March 18, 2026
AI or EI?

By Dale Bredesen, M.D., Chief Scientific Officer for Apollo Health
Artificial intelligence, AI, is everywhere these days, from college essays to robotic phone replies to war strategy (sadly) to arts & entertainment to medicine and on and on. As Conan O’Brien said at the Oscars, he will be the last human host — next year it will be AI, a Waymo in a tux. We hear about AI and its many uses on a daily, and often hourly, basis.
My brush with AI this past week showed me how truly valuable it can be: Aida and I were planning to go to a play in San Francisco, and an automatically-generated message came up online — “Need parking for the event?” I clicked “Yes,” and it notified me that, in a few days and well prior to the event, I would be sent a link that would provide parking. Indeed, a few days later, a link was sent, and when I clicked on it, it provided a QR code. Beneath the code was shown the details, all of which were fine except that the date was incorrect, and had nothing to do with the date of the event. So there was no parking for the event, but an excellent parking spot for when we would be nowhere near the city. OK, I thought, this is a simple mistake and should be easily sorted out. I was greeted by the ticket site’s “concierge” — i.e., a robot — and no matter how clearly I described the simple issue, the robot could not figure out what had gone wrong — something that most first-graders could have understood in seconds. After failing to grasp the issue repeatedly, the “concierge” told me that a human representative would be right with me … then the phone hung up. The incompetence was truly remarkable…so after shaking my head in disbelief for a while, I contacted the site once again, this time via chat, and once again, the issue proved to be too complex for the robot, so I was finally referred to a human chat agent (at least they claimed it was human), who told me that I needed to sign up for a new app (ParkWhiz, which has abysmal reviews) in order to see the parking pass, but he was clearly wrong — I already had the pass, it was simply for the wrong day.

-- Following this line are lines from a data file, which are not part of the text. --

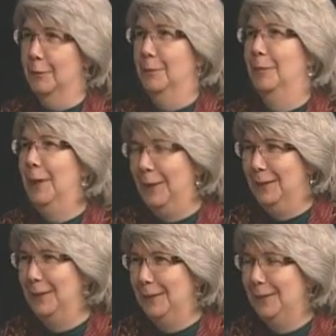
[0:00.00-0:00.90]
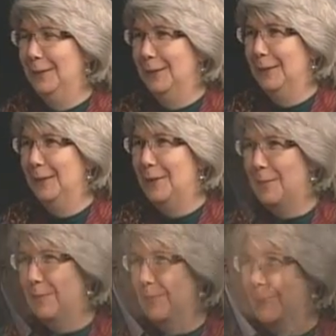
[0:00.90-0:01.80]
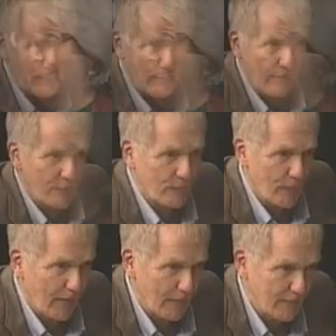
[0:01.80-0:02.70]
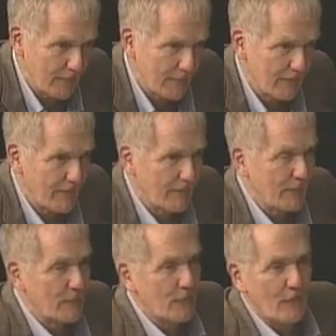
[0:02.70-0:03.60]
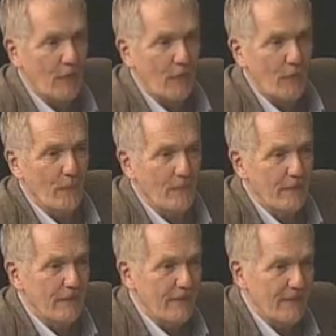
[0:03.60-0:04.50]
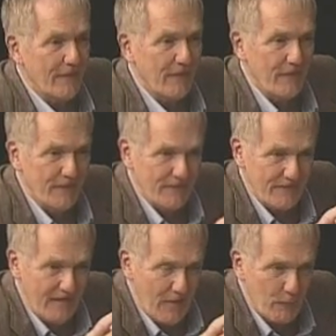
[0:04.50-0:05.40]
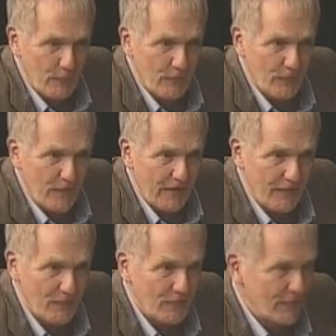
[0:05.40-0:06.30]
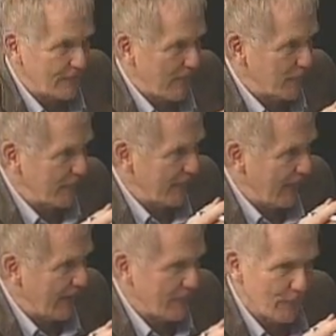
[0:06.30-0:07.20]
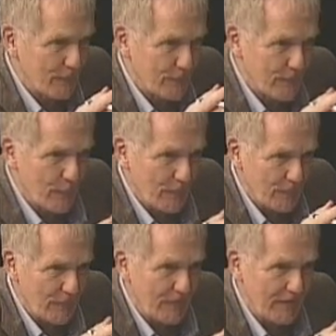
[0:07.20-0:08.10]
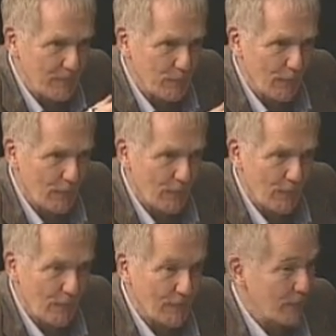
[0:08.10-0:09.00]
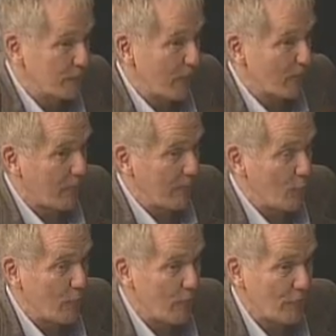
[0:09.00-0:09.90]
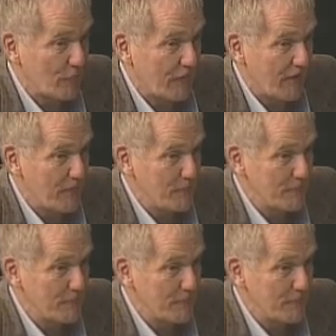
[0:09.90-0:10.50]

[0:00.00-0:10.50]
quote, the wastebasket is the writer's best friend. So, that was the sentence that began the 14-book series, and probably more books to come?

He couldn’t fix the problem, but suggested that perhaps going back to the link from ParkWhiz might help. When I did that, I was notified that “the parking has expired,” despite the fact that the event wasn’t for three more days. So for anyone using ParkWhiz or GoTickets, caveat emptor.
Thus clearly AI has its strengths but also its weaknesses. Meanwhile, to date the most impactful development in the ongoing medical revolution is not AI but rather EI—evolutionary intelligence. When we look at health from the standpoint of evolution instead of antiquated medical theories, everything begins to make sense — we realize that cardiovascular disease is not caused by cholesterol, Alzheimer’s is not caused by amyloid, and depression is not caused by serotonin deficiency. We realize that the pathology we have vilified for so long in medicine is not the cause, but rather the response to physiological challenges — ingesting foodstuffs we did not evolve to eat, being under stress we did not evolve to handle, being exposed to toxins exceeding our evolutionary detox capacity, responding to chronic infections from organisms that themselves have evolved to evade our immune systems, and pursuing lifestyles that we were simply not designed to live.
EI offers us a new view of disease, and more importantly, much more effective techniques to prevent and reverse the major illnesses that limit our healthspans, brainspans, and lifespans. Taking evolution into account gives us much more effective therapeutic approaches, and here are some of the outcomes we have documented — some in many and some in few, of course, but taken together, unprecedented outcomes:
- Improved blood pressure, both systolic and diastolic
- Weight loss and improved BMI
- Improved fasting insulin, hemoglobin A1c, fasting insulin, and fasting glucose
- Improved inflammation markers, both in the brain and peripherally
- Improved homocysteine
- Improved lipid profiles
- Improved memory
- Improved executive function
- Improved brain processing speed
- Improved brain training scores
- Sustained cognitive improvement, in some cases for over a decade (and ongoing)
- Reduction in depression
- Improved ASL (arterial spin labeling on MRI, a very sensitive imaging technique for Alzheimer’s)
- Improved MRI volumetrics
- Improved biomarkers such as p-tau 217 and GFAP
- Improved epigenetic markers of neuroplasticity
- Improved qEEG
- Improvement in evoked responses such as p300b
- Improvement in SYN-1, a marker for Parkinson’s
- Improvement in CBS (corticobasal syndrome, documented by Dr. Craig Tanio)
- Improvement in PCA (posterior cortical atrophy, documented by Kerry Rutland)
- Improvement in PSP (progressive supranuclear palsy, documented by Andrew Hanoun and Dr. Kat Toups)
- Improvements in dark adaptation and ocular coherence tomography in macular degeneration (documented by Jamie Langston, NP)
There is no doubt that AI will play an important role in medical innovations in years to come, but it is EI that has provided the conceptual insight that is leading to outcomes thought impossible just a few years ago.